> [TASK INPUT]:
★ ★ ★ ★ ★ ★ ★
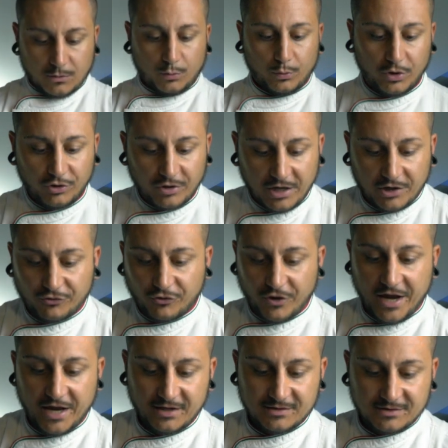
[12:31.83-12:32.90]
we're gonna
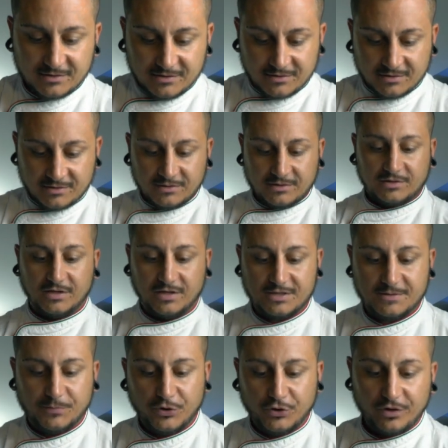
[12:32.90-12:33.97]
create
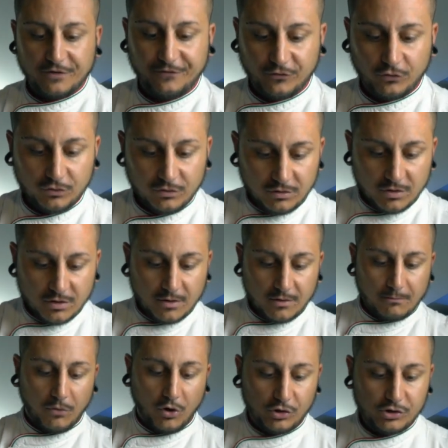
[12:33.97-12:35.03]
this beautiful
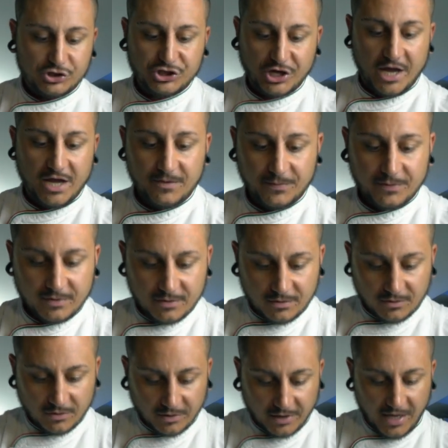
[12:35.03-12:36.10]
ball shape,
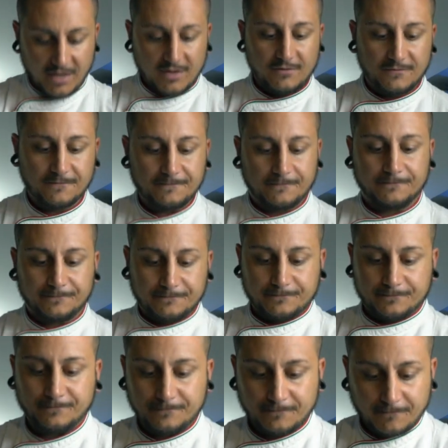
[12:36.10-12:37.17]
okay?
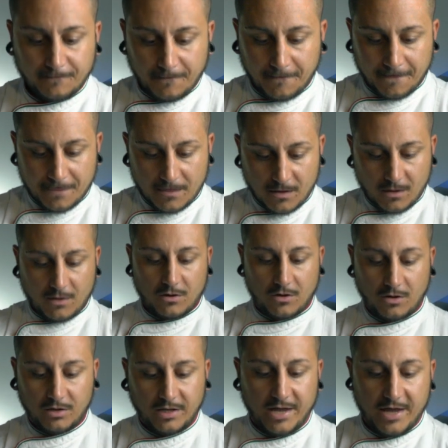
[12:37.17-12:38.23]

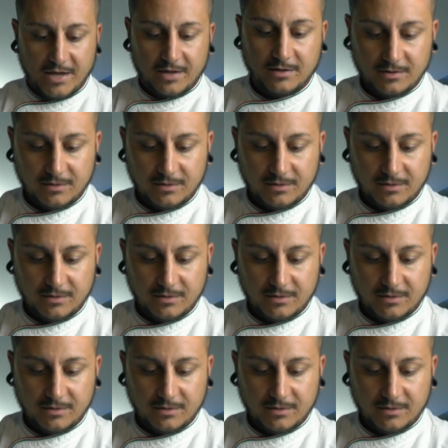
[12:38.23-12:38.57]
Okay.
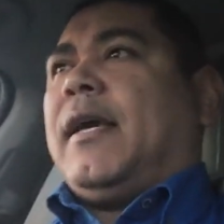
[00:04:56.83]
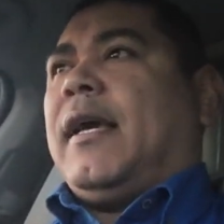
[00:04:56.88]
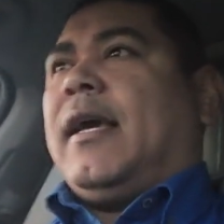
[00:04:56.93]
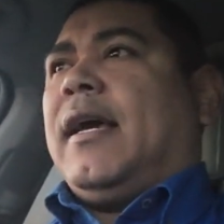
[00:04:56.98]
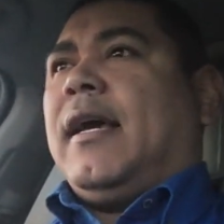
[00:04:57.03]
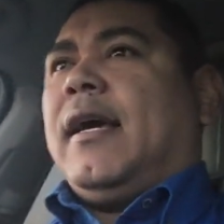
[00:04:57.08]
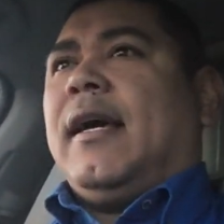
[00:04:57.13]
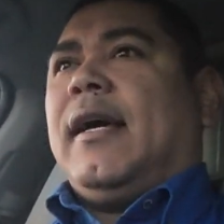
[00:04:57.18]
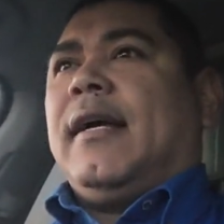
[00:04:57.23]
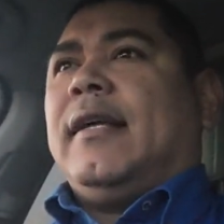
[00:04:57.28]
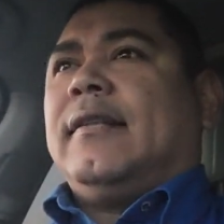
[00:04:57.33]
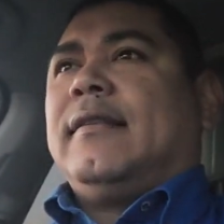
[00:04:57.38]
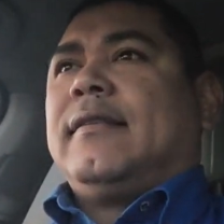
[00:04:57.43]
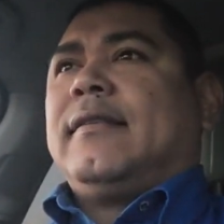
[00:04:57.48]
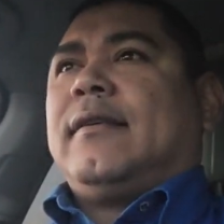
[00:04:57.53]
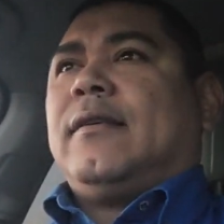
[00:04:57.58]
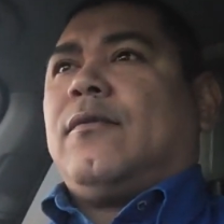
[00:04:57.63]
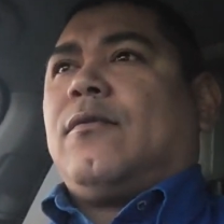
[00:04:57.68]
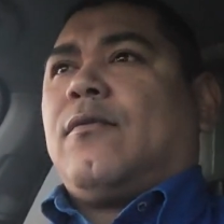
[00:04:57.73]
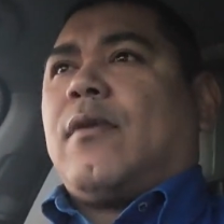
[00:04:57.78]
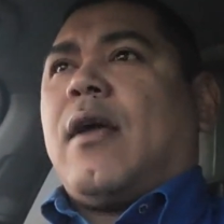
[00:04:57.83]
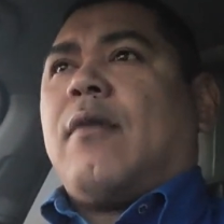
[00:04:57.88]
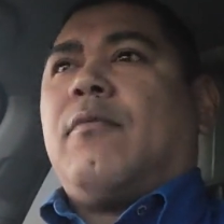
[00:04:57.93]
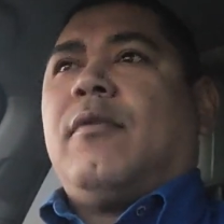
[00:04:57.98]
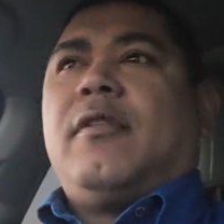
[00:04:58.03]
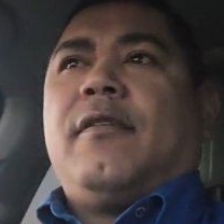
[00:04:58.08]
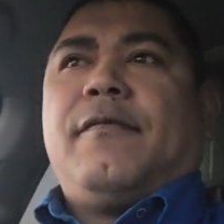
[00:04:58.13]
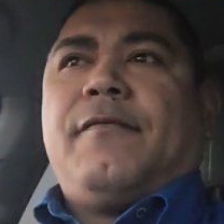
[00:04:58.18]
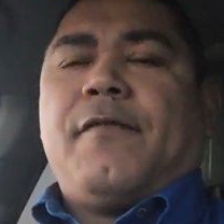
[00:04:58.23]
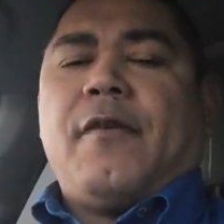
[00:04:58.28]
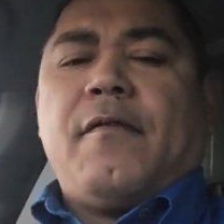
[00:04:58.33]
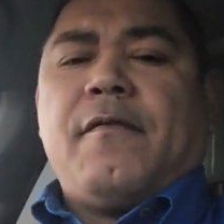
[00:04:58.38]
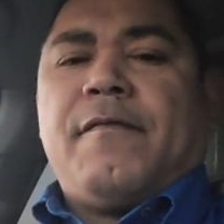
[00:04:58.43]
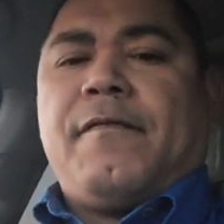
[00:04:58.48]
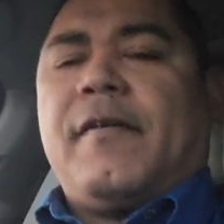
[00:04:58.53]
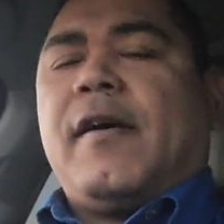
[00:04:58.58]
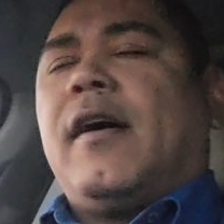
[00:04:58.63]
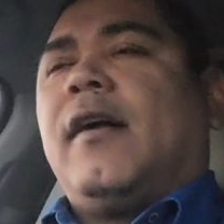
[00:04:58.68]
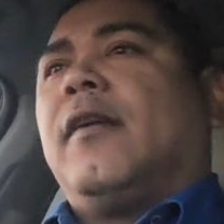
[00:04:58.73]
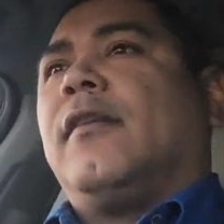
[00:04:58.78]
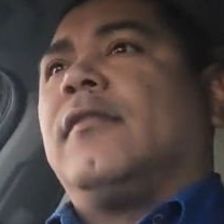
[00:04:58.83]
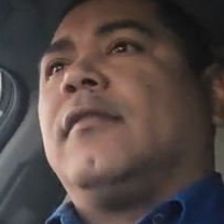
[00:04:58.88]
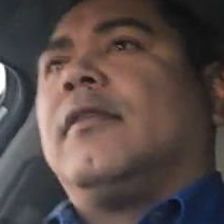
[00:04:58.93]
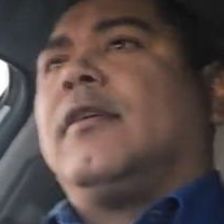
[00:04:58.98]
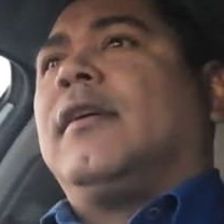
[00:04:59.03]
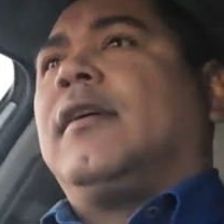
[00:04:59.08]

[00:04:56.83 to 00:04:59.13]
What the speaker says: and right when the phone fell,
★ ★ ★ ★ ★ ★ ★
> [EXERCISE]: Reproduce exactly, without any picture, the lines from the one bearing "[00:04:56.83]" to the last line of the records above.

> [EXERCISE RESULT]:
[00:04:56.83]
[00:04:56.88]
[00:04:56.93]
[00:04:56.98]
[00:04:57.03]
[00:04:57.08]
[00:04:57.13]
[00:04:57.18]
[00:04:57.23]
[00:04:57.28]
[00:04:57.33]
[00:04:57.38]
[00:04:57.43]
[00:04:57.48]
[00:04:57.53]
[00:04:57.58]
[00:04:57.63]
[00:04:57.68]
[00:04:57.73]
[00:04:57.78]
[00:04:57.83]
[00:04:57.88]
[00:04:57.93]
[00:04:57.98]
[00:04:58.03]
[00:04:58.08]
[00:04:58.13]
[00:04:58.18]
[00:04:58.23]
[00:04:58.28]
[00:04:58.33]
[00:04:58.38]
[00:04:58.43]
[00:04:58.48]
[00:04:58.53]
[00:04:58.58]
[00:04:58.63]
[00:04:58.68]
[00:04:58.73]
[00:04:58.78]
[00:04:58.83]
[00:04:58.88]
[00:04:58.93]
[00:04:58.98]
[00:04:59.03]
[00:04:59.08]

[00:04:56.83 to 00:04:59.13]
What the speaker says: and right when the phone fell,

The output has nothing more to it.